__YOUR TASK__
Reproduce the listing below in full and without alteration, apart from its pictures.

»»

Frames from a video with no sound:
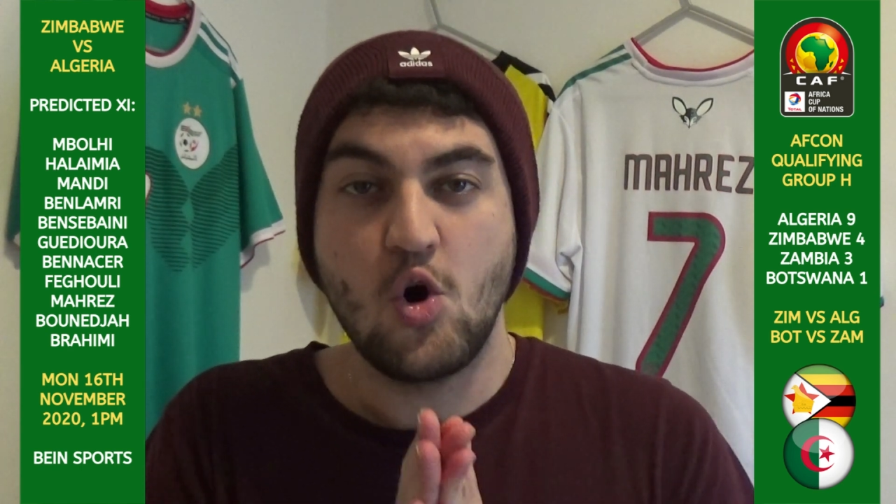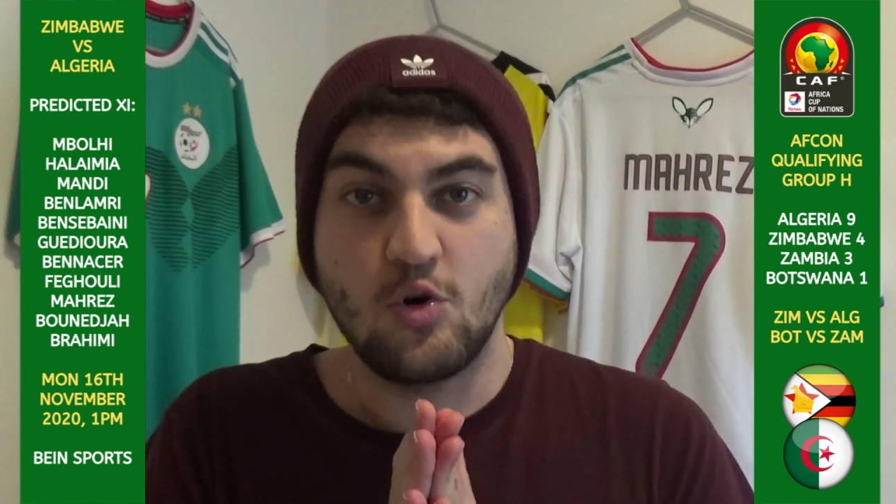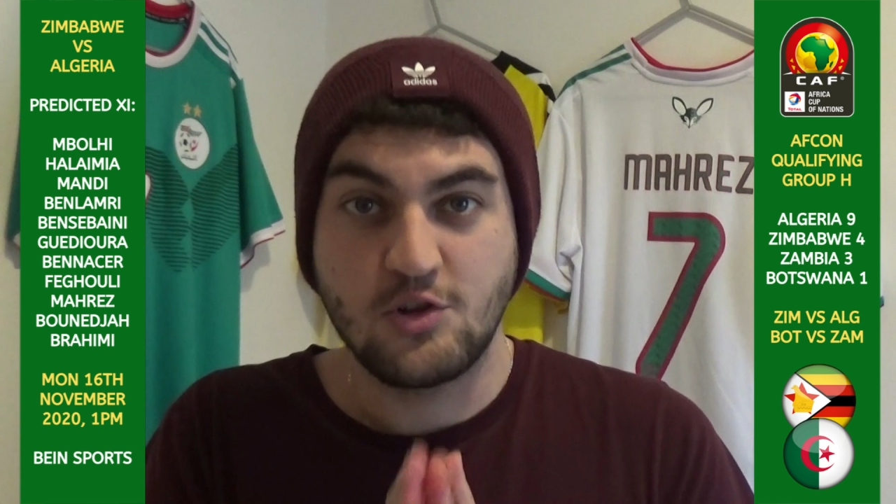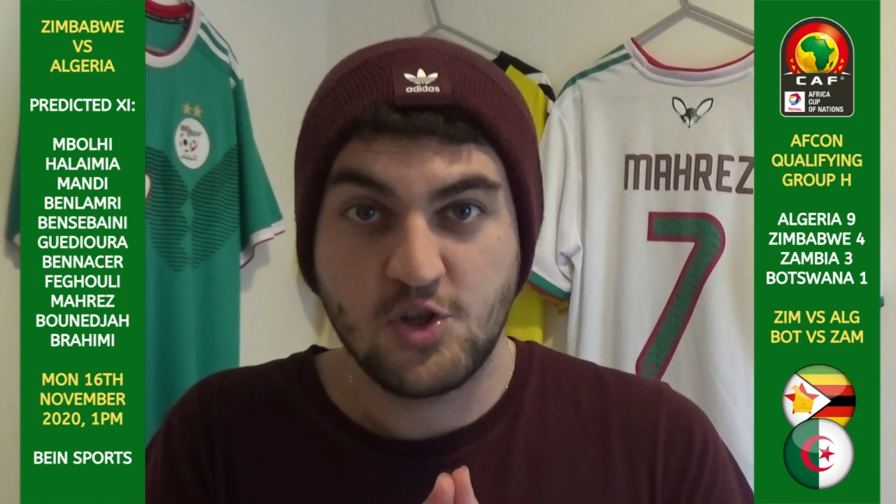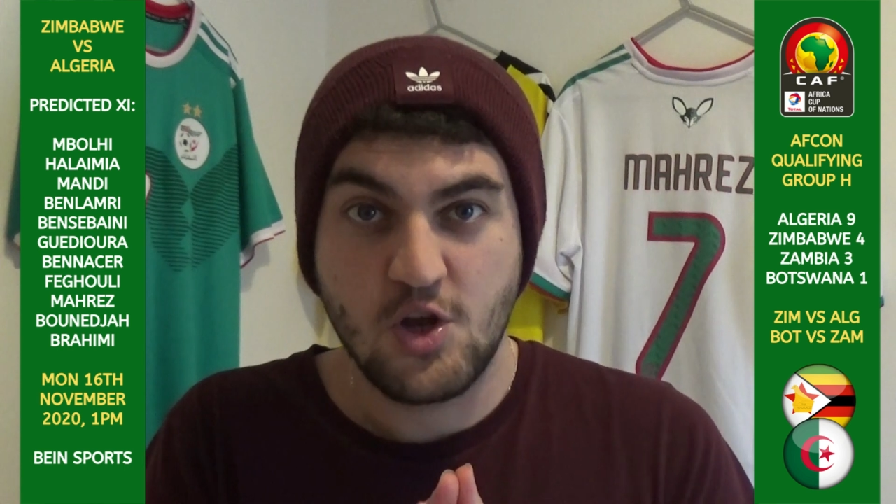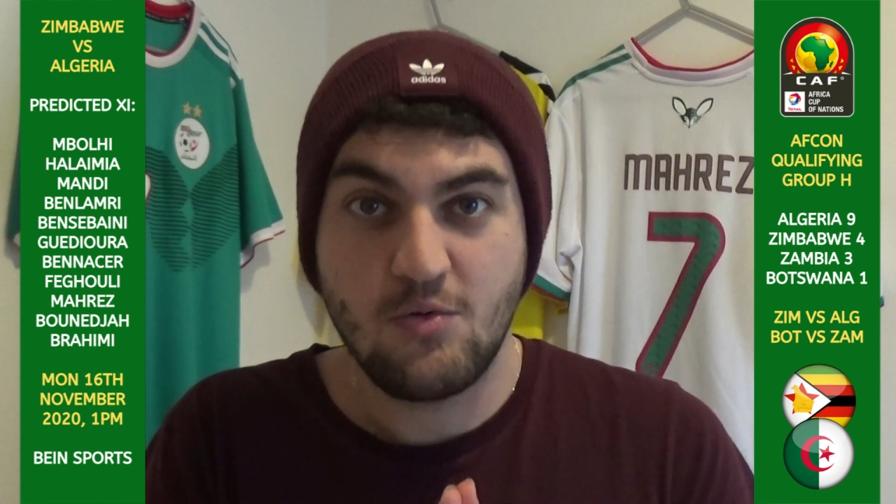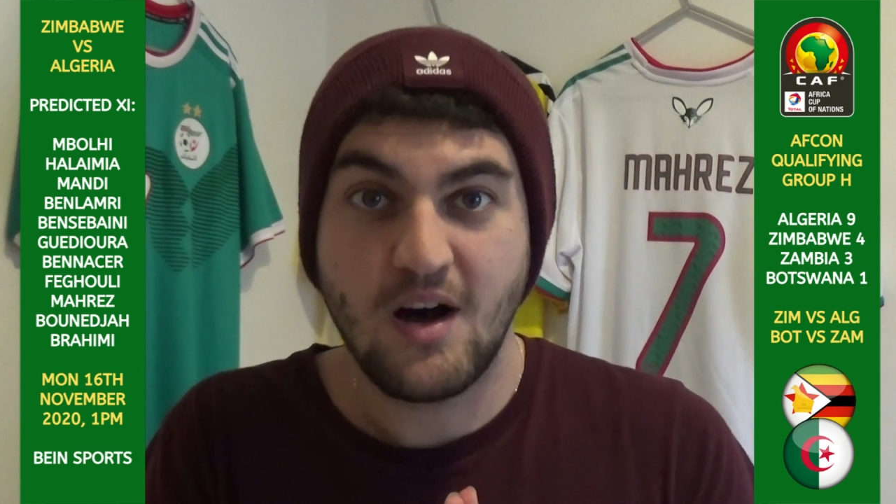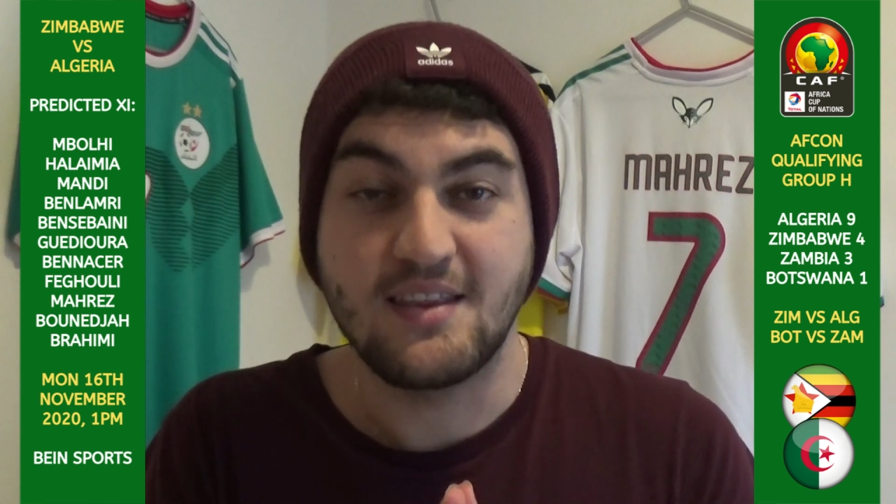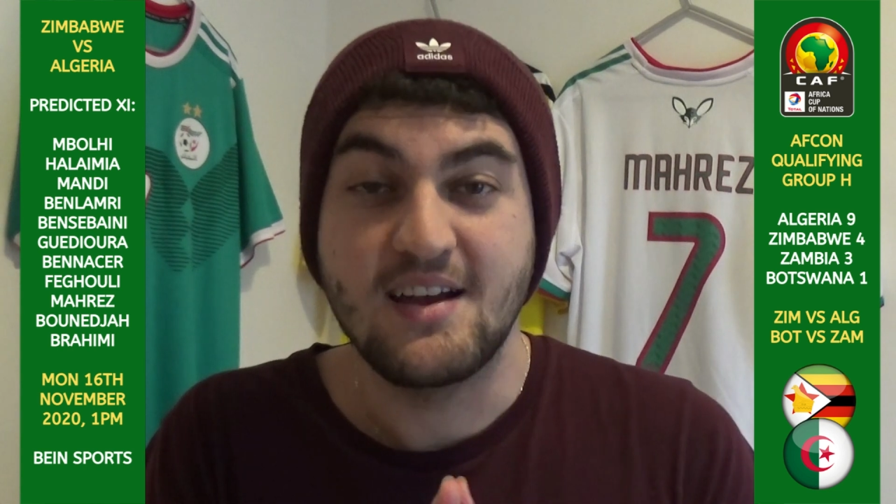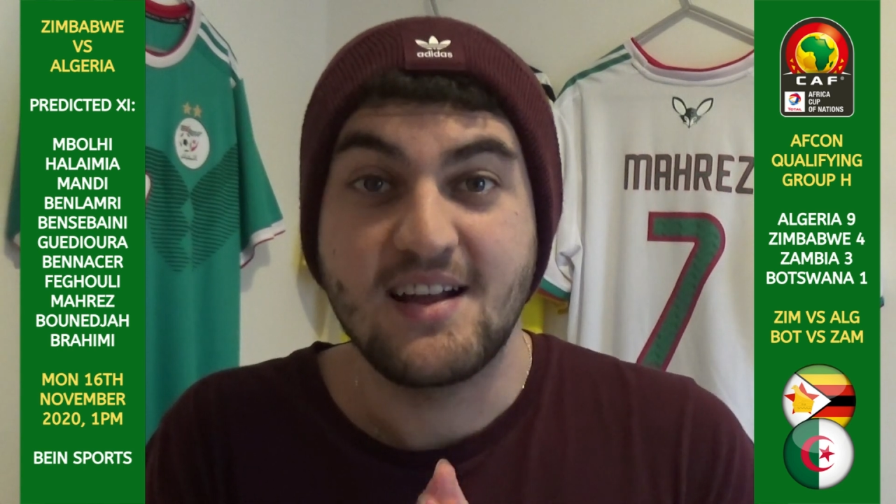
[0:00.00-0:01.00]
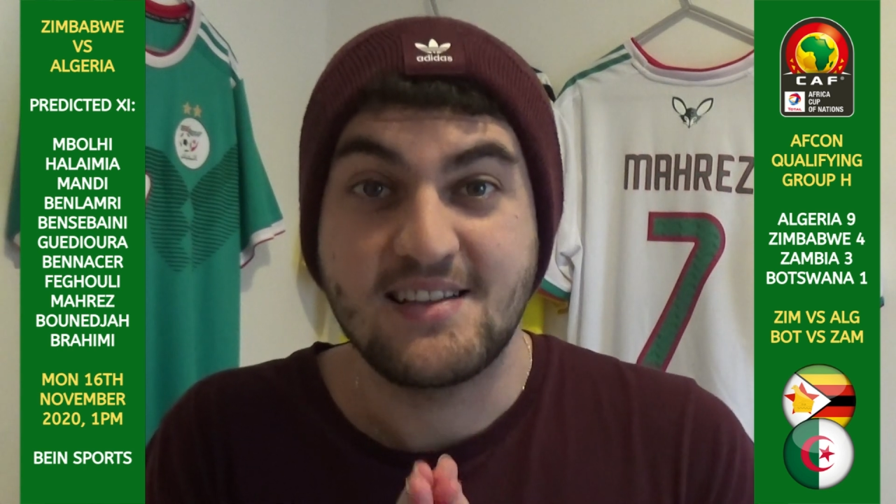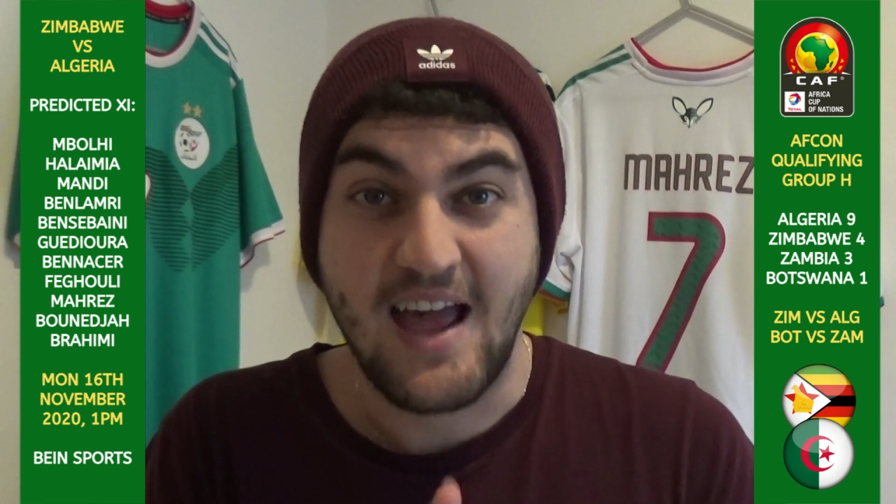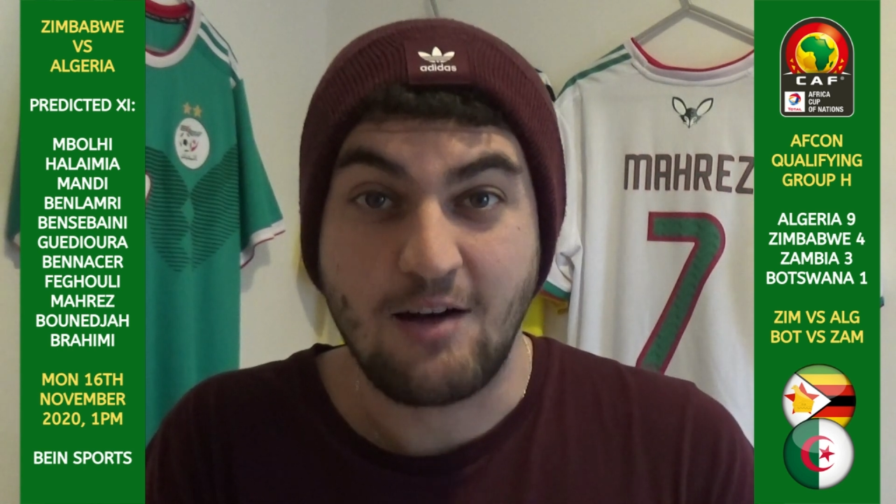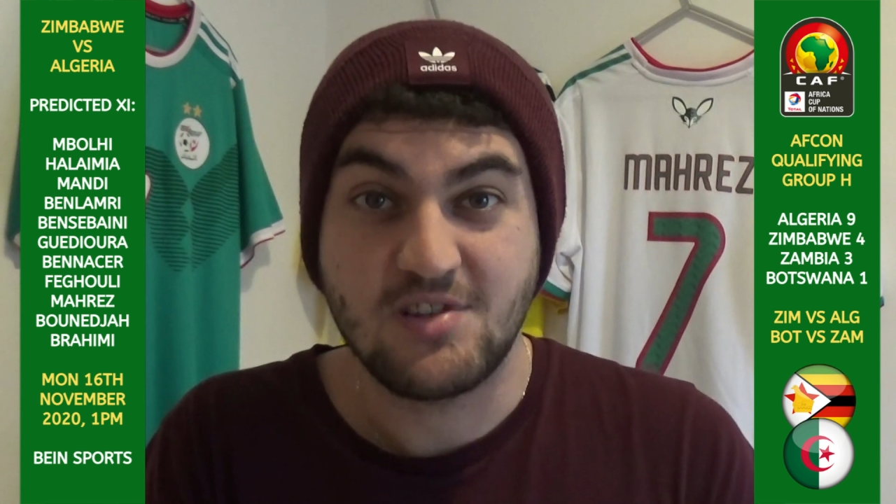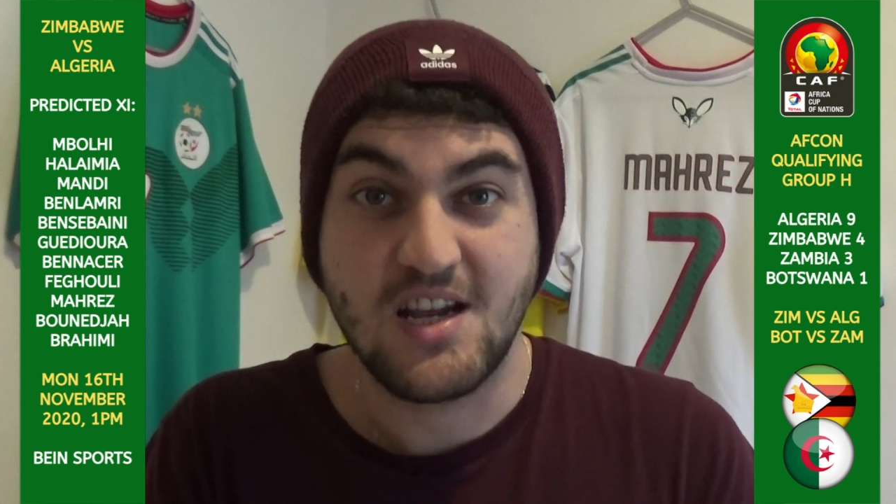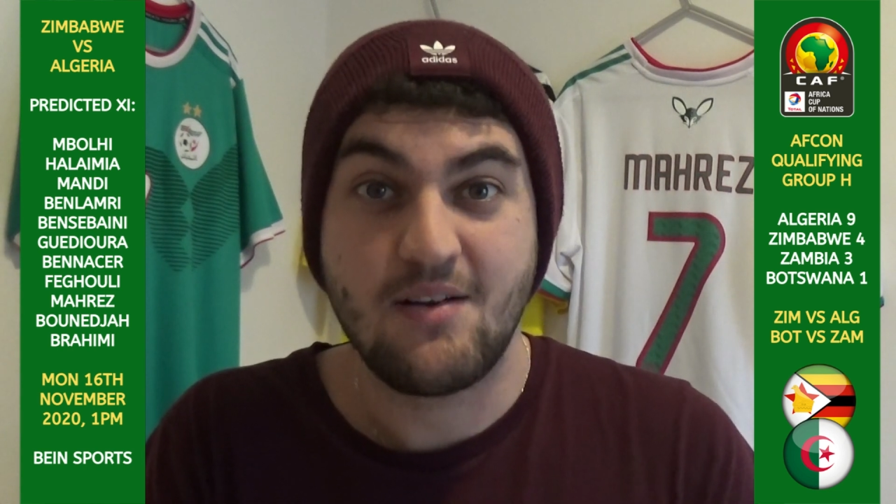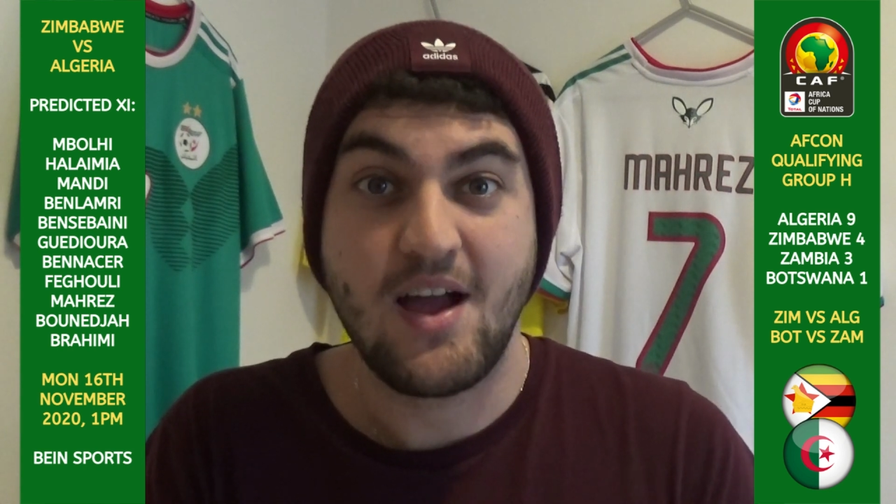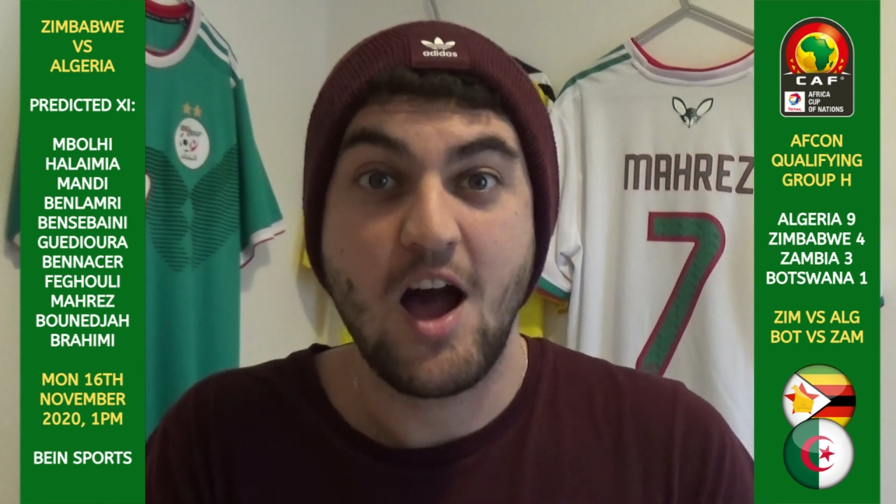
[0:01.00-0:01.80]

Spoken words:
or 2-1 to Algeria.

««

__RESULT__
Frames from a video with no sound:
[0:00.00-0:01.00]
[0:01.00-0:01.80]

Spoken words:
or 2-1 to Algeria.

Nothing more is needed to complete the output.